Tumor Invasion

The migration of cancer cells away from a primary tumor, a process known as tumor invasion is the first step in metastasis. Despite the importance of this process in cancer progression, surprisingly little is known about how cancer cells escape the tumor and migrate through the surrounding tissue. Histological studies have shown that invading cancer cells can have a wide variety of morphologies (Reviewed in Friedl et al, 2012). It has recently been shown, using in vitro systems that mimic the cancer environement, that the properties of the environemnt surrounding a tumor may affect cancer cell migration (Haeger et al, 2012). For my postdoctoral work in the lab of Dr. Danijela Matic Vignjevic at the Institute Curie in Paris, France, I am working toward understanding the process of tumor invasion. As a model system, I primarily use confined cellular spheroids, which have previously been used in the Vignjevic group in collaboration with others at the Institute Curie. Confined cellular spheroids are aggregates of cancer cells that are grown inside of a spherical capsule of alginate, an elastic polymer (Figure 1; Alessandri et al, 2013). Cell spheroids comprised of invasive cancer cells have been shown to expand over time, and the cells eventually burst the alginate shell and migrate away from the aggregate (Movie 1).

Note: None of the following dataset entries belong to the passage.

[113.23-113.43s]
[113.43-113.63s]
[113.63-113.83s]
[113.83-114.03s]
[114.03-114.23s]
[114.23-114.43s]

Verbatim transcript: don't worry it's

Figure 1. Cellular spheroid generation. Left, spheroids are generated using a microfluidics device in which a cell solution (CS) is flown in parallel with an intermediate solution (IF) an an alginate solution (AL). Drops are formed, causing the alginate to form a sphere around the other solutions. The alginate is cross-linked when the drop is submersed in a calcium bath. Right, growth of mouse CT26 colon carcinoma cells in a spheriod over a period of 10 days. (Modified from Alessandri et al, 2013.)

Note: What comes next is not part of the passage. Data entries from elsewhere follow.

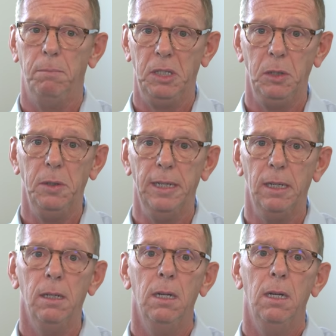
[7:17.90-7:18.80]

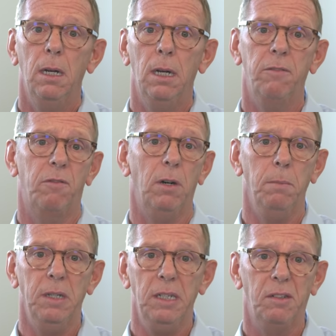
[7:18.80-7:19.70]
computing uh,
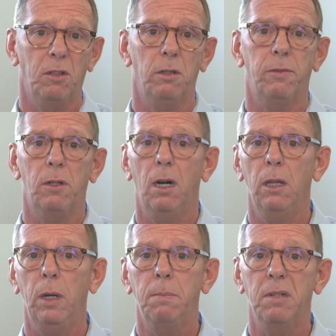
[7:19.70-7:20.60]
from the server all
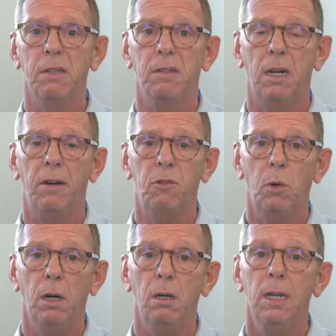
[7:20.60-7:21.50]
the way up to the
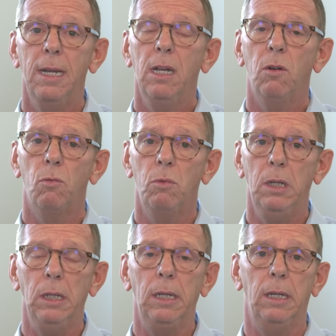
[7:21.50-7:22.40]
software
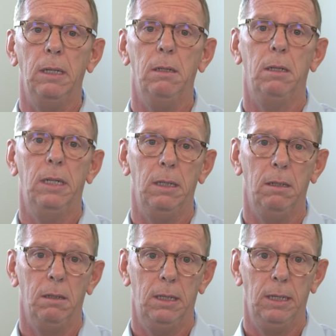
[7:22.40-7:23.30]
really can
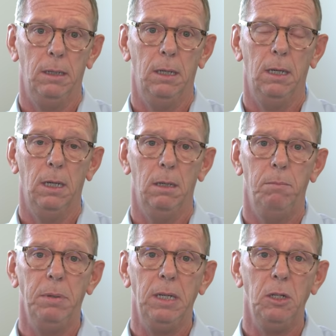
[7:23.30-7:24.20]
can can uh,
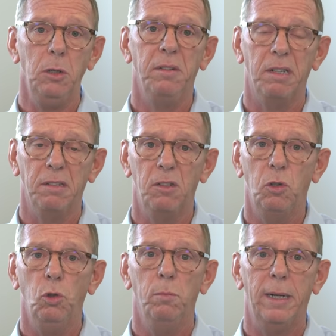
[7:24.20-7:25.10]
be used as a
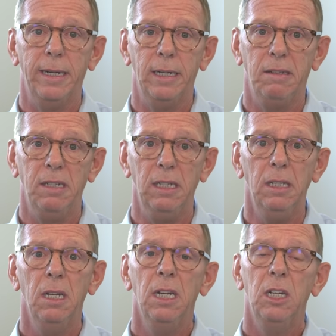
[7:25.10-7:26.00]
tool by
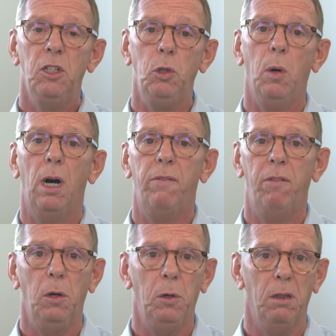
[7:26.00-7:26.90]
IT to
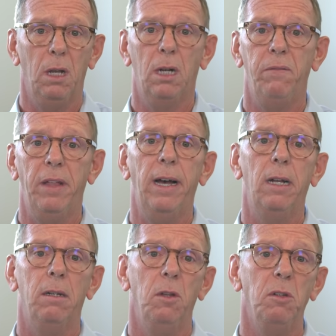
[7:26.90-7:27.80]
offload a lot of
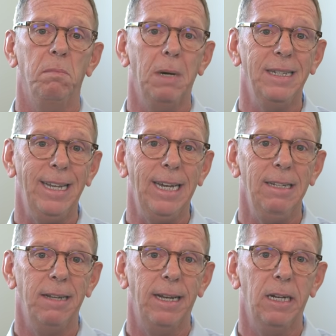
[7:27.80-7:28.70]
that those
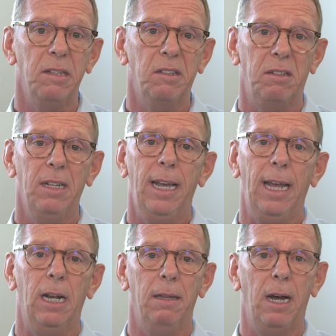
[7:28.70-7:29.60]
mundane tasks
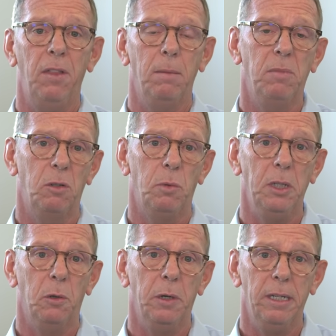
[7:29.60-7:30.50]
and allow them to
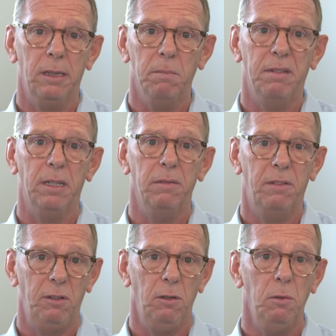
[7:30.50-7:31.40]
reorient
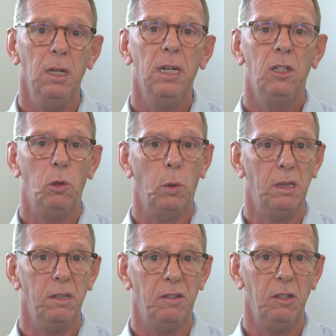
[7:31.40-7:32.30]
themselves to to
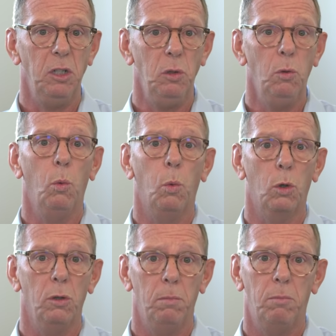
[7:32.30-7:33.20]
what this new
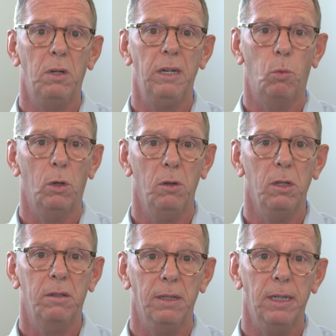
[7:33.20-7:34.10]
world brave world
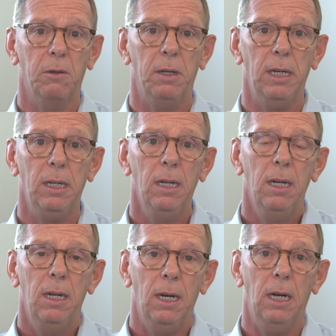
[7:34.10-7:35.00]
looks like right
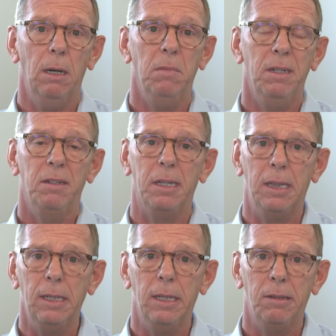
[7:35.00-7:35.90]
um, so I
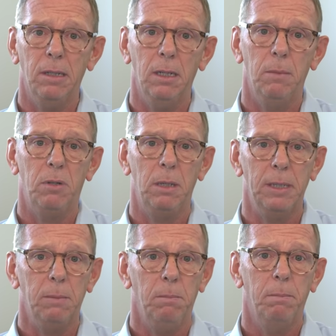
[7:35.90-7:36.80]
think that's a, a pretty
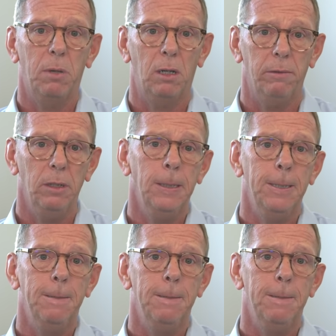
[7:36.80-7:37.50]
big part of it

Movie 1. Growth and migration of a CT26 cell spheroid. After the cell spheroid grows and bursts the alginate cell, the cells migrate away from the cell aggregate. Scale bar: 100 μm. (From Alessandri et al, 2013.)

The Actin Cortex

The actin cortex is a thin network of F-actin, myosin and associated proteins that underlies the plasma membrane (PM). The cortex provides stability to the cell surface and is the primary determinant of cell surface mechanics in most animal cells. As a result, the the cortex allows cells to resist external forces and change shape.

In my previous work in the lab of Professor Ewa K Paluch, I developed a novel method to measure the thickness of the cortical network in live cells. This method was inspired by Single-molecule High Resolution Colocalization (SHREC), which relies on the fact that although sub-resolution geometry cannot be resolved, point-like objects can be localized with up to nanometer precision, even with a light microscope. To measure cortex thickness, we labeled the PM and cortex with chromatically different fluorophores (Figure 2A,B; Clark et al, 2013). Using a theoretical description of cortex geometry, we could use the information about the relative localization of the cortex and PM to determine cortex thickness (Figure 2C; Clark et al, 2013). We performed a number of controls to verify this method, including using different fluorescent probes for actin, changing the colors of the probes and analyzing computer-generated images of cells.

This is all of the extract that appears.